Начинался он сразу же от дороги, по правую сторону от нее, и уходил вниз до Волги, километра этак на полтора. С трех сторон сад окружен канавой, ну а восточную его часть оберегала река, подступавшая вплотную. Такие сведения о саде мы могли получить лишь на другой день и никак уж не в тот час, когда подошли к нему. Только на это и хватило наших сил: уразумев, что мы дома, то есть там, где и надлежало нам быть, мы все как бы вдруг обезножели и повалились в канаву, прикрывавшуюся с обеих сторон какими-то тощими деревцами, поманившими нас, кажется, прежде всего тем, что на них было множество густолистных сучьев. По границам сада утыкались в небо своими пиками пирамидальные тополя, совершенно неожиданные для здешних мест. Они-то, прежде всего, и могли указать на то, что владелец сада понимал толк в красоте и не просто любил природу, но был ее сотворцом, умным, целеустремленным помощником. Помещик ли, богатый ли купец, истинный и самоотверженный ценитель всего прекрасного, из тех, коих было немало на Руси в предреволюционную пору, украсивший берег великой русской реки этим великолепным садом, не знал и не мог знать в свою пору, что много лет спустя тут найдут прибежище десятки тысяч защитников Отечества, чтобы собраться с новыми силами и выйти опять на рубеж кровавого единоборства. И победить в этом единоборстве. Ну а какой ценой? Но кто же думает о цене в таком-то случае.
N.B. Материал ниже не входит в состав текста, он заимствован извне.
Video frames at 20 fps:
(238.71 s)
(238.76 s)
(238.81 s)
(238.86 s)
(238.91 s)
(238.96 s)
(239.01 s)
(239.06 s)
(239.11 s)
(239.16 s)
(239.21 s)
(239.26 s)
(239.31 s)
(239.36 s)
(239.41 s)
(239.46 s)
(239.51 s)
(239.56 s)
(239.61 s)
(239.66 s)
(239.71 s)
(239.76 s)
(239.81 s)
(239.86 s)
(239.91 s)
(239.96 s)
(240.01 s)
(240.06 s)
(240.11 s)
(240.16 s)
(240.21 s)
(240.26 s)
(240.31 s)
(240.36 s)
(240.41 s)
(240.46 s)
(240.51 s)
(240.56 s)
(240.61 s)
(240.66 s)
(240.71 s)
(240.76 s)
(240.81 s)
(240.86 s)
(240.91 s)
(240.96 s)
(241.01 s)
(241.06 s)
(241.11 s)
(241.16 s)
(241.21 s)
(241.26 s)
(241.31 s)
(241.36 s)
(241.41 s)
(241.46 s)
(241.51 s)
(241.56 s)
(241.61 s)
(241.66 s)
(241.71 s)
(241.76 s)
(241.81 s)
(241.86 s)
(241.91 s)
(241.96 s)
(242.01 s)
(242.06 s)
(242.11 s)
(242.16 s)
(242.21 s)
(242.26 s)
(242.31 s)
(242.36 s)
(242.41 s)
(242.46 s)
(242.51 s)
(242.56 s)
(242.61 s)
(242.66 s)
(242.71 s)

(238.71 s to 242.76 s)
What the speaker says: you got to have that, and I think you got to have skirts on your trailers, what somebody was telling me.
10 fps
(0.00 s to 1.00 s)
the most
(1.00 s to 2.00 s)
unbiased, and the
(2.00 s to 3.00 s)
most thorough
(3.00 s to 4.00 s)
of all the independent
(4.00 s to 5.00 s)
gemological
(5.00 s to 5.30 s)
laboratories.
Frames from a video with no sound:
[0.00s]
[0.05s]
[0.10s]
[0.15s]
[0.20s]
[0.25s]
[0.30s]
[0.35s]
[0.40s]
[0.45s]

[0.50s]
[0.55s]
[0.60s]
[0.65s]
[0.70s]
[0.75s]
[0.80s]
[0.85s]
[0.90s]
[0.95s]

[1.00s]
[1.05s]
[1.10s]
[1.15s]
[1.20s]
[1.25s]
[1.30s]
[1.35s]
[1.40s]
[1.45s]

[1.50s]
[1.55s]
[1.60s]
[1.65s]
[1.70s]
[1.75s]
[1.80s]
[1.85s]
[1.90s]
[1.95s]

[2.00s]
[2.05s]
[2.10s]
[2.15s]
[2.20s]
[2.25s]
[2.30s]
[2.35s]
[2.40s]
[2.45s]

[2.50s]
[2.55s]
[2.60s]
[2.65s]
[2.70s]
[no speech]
В тот же день, в тиши своего берлинского кабинета начальник Генерального штаба сухопутных войск Германии генерал-полковник Ф. Гальдер, занесет в свой дневник несколько коротких, суховато-лаконичных слов: «В группе армий «Б» хорошие успехи у 4-й танковой армии». Это у той, что вчера громила нас при выходе из окружения, добавлю я от себя. А на следующий день в том же дневнике появится еще одна запись, столь же короткая и лаконичная, сделанная бестрепетной рукой: «Сталинград: мужскую часть населения уничтожить, женскую — вывезти». Это — из указаний Гитлера, сделанных на совещании у фельдмаршала Лиса 31 августа 1942 года, в тот самый день, когда мы обливались кровью и потом в сталинградских степях. [153] Каменный сон придавил нас. Сад Лапшина забылся в этом коротком сне. А 1 сентября 1942 года, когда мы выйдем к Елхам, генерал-полковник Гальдер запишет, не без удовольствия конечно: «Хорошие успехи под Сталинградом».

Еще бы! А одиннадцатью днями позже в кабинете Верховного Главнокомандующего И. В. Сталина, кроме него находились два человека. Одного звали Жуков Георгий Константинович, другого — Василевский Александр Михайлович. Отойдя подальше от стола Верховного, когда тот был занят разговором по телефону, один из этих двух обронил короткую фразу: «Надо искать какое-то иное решение». Он произнес эти слова полушепотом, так, чтобы их слышал только его собеседник. Ни тот, ни другой не ожидали, конечно, мгновенной реакции Сталина:

— А какое «иное» решение?

Впоследствии Георгий Константинович напишет: «Я никогда не думал, что у И. В. Сталина такой острый слух. Мы подошли к столу.

— Вот что, — продолжал он, — поезжайте в Генштаб и подумайте хорошенько, что надо предпринять в районе Сталинграда... Завтра в 9 часов вечера снова соберемся здесь».

Гальдер же в эти дни продолжает повторять в своем дневнике: «Успехи под Сталинградом», «У Сталинграда успехи».

Ни он, ни мы, находившиеся в это время у стен этого города, не знали, что произойдет в Москве, в Ставке Верховного Главнокомандующего 13 сентября 1942 года, но не в девять часов вечера, а в десять, всего лишь на один час позже. Знать бы про то немецкому генералу Гальдеру, глядишь, и дрогнула бы рука, отмечающая успехи немцев под Сталинградом. Знать бы про то нам, тем, кто под утро с великим трудом отрывал себя от земли и становился на больные, нестерпимо ноющие ноги, которые не хотели слушаться, — знать бы нам, о чем там замышлялось, в далекой той Москве, может, и пободрее бы встретили мы новую зарю под истерзанным, корчащимся в судорогах бесконечных взрывов и пламени неугасающего пожара городом на Волге. Знать бы...

Но мы не знали.

«То, что мы здесь обсуждали, — предупредил полководцев Сталин, — кроме нас троих, пока никто не должен знать».